Он пошел в туалет, и там его вырвало. Умывшись и выпив немного воды, он вернулся в класс. Мисс Прайс была чем-то занята за своим столом и взгляда не подняла. Чтобы не связываться с ней больше, мальчик пошел в раздевалку и присел на длинную скамью. Подобрал забытую кем-то галошу и принялся вертеть в руках. Вскоре послышалась болтовня возвращающихся детей. Чтобы его не заметили, Винсент встал и пошел к пожарному выходу. Толкнув дверь, он увидел, что она ведет в тот самый тупик, где он утром скрывался. Он выскользнул наружу. Минуту-другую мальчик просто стоял, созерцая ровную поверхность бетонной стены; затем нащупал в кармане кусок мела и примерно на высоте фута от земли вывел печатными буквами все самые грязные ругательства, какие только знал. Написав четыре слова, он попытался вспомнить пятое, но вдруг услышал за спиной, у двери, шорох. Там стоял Артур Кросс. Держа дверь нараспашку, он, выпучив глаза, читал надпись на стене.
– Чувак, – произнес он зловещим шепотом, – чувак, ты за это огребешь. Огребешь по самое не хочу.
Вздрогнув, потом как-то вдруг успокоившись, Винсент Сабелла зажал кусок мела в ладони, засунул большие пальцы за ремень и с угрожающим видом повернулся к Артуру Кроссу.

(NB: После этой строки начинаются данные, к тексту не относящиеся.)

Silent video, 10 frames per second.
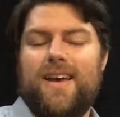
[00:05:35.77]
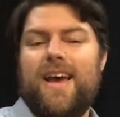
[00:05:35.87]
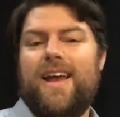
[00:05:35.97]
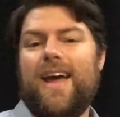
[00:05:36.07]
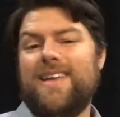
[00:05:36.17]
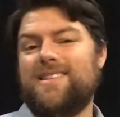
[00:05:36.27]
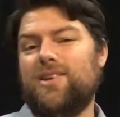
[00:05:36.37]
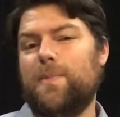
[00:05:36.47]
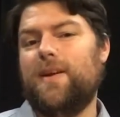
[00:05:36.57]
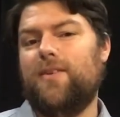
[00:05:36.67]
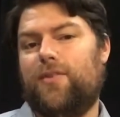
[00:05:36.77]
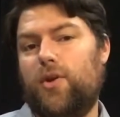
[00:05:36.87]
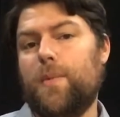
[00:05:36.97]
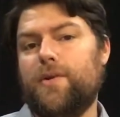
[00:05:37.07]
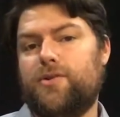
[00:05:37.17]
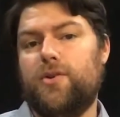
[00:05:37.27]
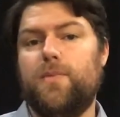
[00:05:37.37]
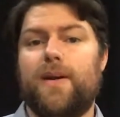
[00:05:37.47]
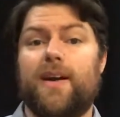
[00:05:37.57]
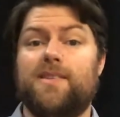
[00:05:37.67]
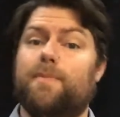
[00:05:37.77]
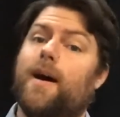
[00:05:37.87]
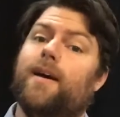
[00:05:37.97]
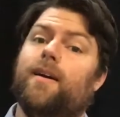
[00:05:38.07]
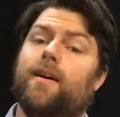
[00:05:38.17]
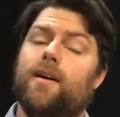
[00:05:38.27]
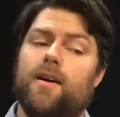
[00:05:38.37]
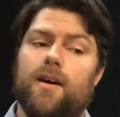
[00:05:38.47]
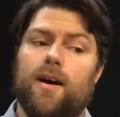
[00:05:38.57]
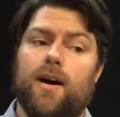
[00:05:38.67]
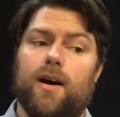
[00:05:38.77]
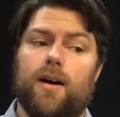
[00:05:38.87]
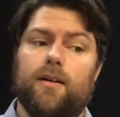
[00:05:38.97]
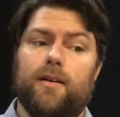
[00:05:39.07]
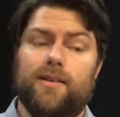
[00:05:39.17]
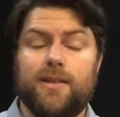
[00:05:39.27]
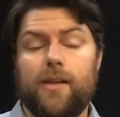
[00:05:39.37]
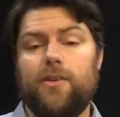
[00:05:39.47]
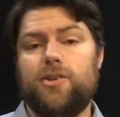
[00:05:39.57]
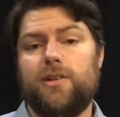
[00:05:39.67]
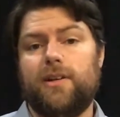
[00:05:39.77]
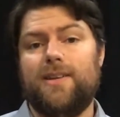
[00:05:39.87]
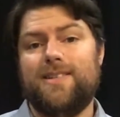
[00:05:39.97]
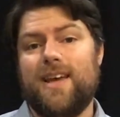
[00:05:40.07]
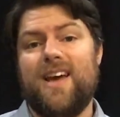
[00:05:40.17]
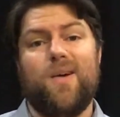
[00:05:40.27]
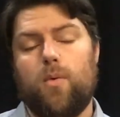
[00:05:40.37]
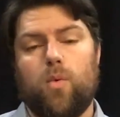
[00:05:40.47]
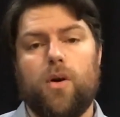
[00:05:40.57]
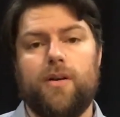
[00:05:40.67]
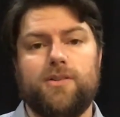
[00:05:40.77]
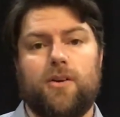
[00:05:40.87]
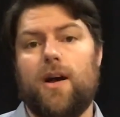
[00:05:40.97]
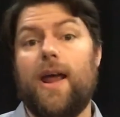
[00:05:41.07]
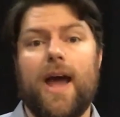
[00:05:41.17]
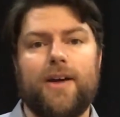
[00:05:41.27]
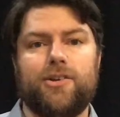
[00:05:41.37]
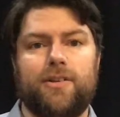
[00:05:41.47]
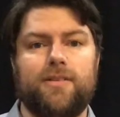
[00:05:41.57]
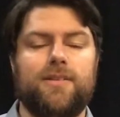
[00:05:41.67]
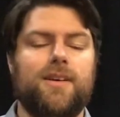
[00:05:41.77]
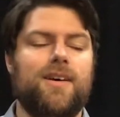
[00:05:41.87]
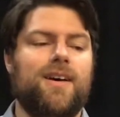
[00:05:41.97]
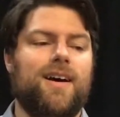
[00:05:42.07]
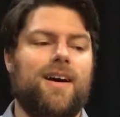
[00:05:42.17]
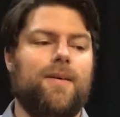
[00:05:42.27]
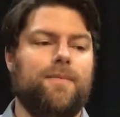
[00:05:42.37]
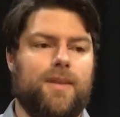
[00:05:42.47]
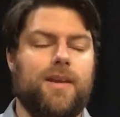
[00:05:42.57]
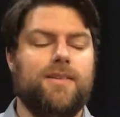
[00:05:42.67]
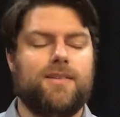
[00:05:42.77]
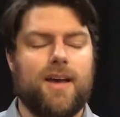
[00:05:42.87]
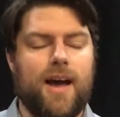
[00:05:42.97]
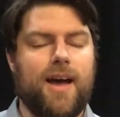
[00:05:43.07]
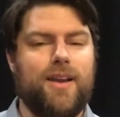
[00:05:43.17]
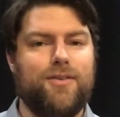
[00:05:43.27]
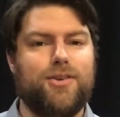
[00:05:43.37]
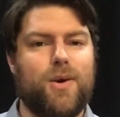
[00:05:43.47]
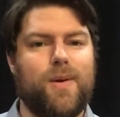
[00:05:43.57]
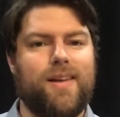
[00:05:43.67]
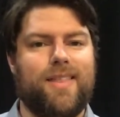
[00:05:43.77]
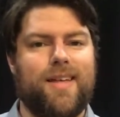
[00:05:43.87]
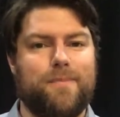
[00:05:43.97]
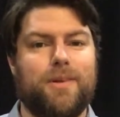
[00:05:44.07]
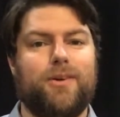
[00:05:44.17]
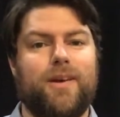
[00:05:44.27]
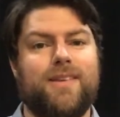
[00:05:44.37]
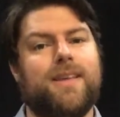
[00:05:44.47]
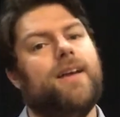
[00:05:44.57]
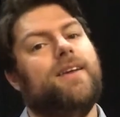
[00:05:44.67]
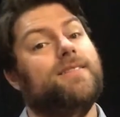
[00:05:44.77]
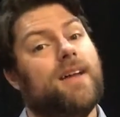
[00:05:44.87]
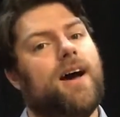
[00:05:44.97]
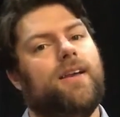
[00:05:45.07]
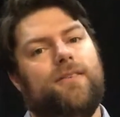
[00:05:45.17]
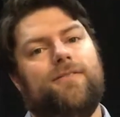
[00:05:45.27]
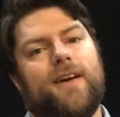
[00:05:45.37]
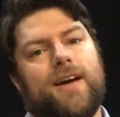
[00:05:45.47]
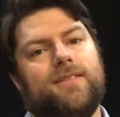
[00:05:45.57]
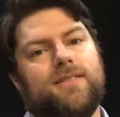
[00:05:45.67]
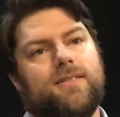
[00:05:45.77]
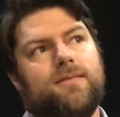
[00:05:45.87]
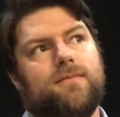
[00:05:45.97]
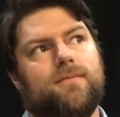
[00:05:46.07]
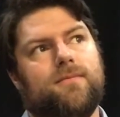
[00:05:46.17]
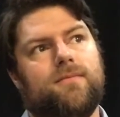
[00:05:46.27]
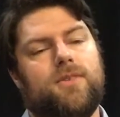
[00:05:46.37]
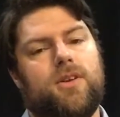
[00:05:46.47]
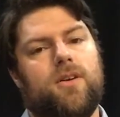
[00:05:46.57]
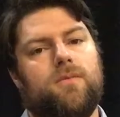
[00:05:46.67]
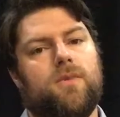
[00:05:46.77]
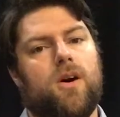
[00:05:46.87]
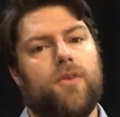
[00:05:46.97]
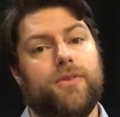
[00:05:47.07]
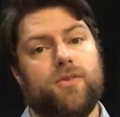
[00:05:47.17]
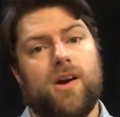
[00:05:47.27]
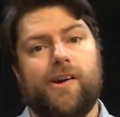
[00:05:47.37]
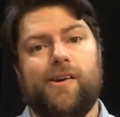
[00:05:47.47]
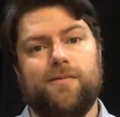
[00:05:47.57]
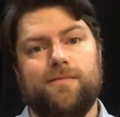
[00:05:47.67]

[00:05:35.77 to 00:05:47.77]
And it has a little bit of humor, too, because by intelligently saying words are not actions, he's kind of showing that Polonius that he's not, in fact, off his rocker.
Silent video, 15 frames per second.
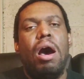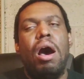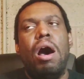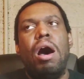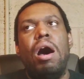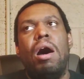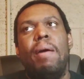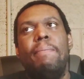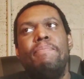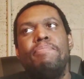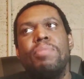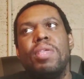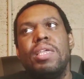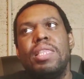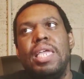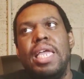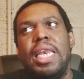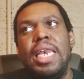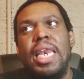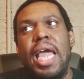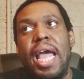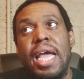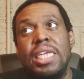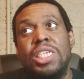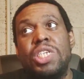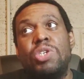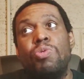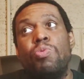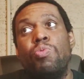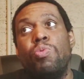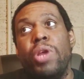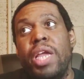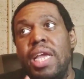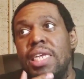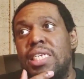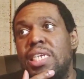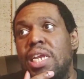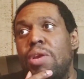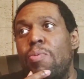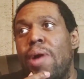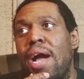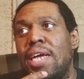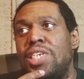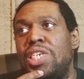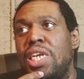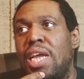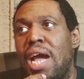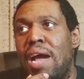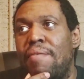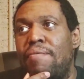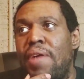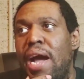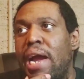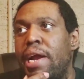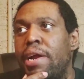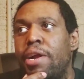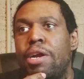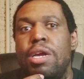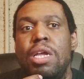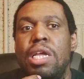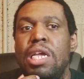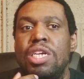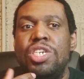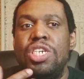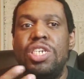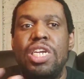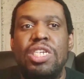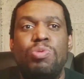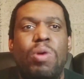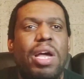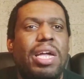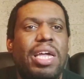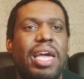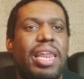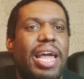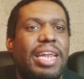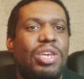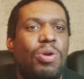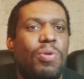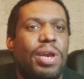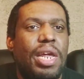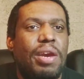Uh, the next reason why she got fired, she just wasn't good at doing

– Да ладно? – произнес он с вызовом. – А кто на меня настучит?
– Нет-нет, никто не настучит, – залепетал Артур Кросс. – Просто не стоило бы тебе тут ходить и писать…
– Вот и ладно, – сказал Винсент и сделал шаг вперед. Он опустил плечи, вытянул шею и сощурился, как Эдвард Робинсон. – Вот и ладно. Остальное меня не колышет. Не люблю стукачей, усек?[1]
При этих его словах в проеме двери появились Уоррен Берг и Билл Стрингер. Они услышали последнюю реплику и увидели слова, написанные мелом на бетонной стене. Винсент обратился к ним.
– Вас это тоже касается, усекли? – проговорил он. – Вас обоих.
Удивительно, но на лицах у Билла и Уоррена появились те же глуповатые, робкие улыбочки, что и на лице Артура Кросса. Потом они переглянулись и только тогда смогли достойно встретить взгляд Винсента, но было уже поздно.
– Что, Сабелла, думаешь, ты самый умный? – спросил Билл Стрингер.
– Думай что хочешь, – возразил Винсент. – Ты меня слышал. Пошли отсюда.
Им ничего не оставалось, кроме как расступиться и пропустить его, а потом растерянно поплестись следом за ним в раздевалку.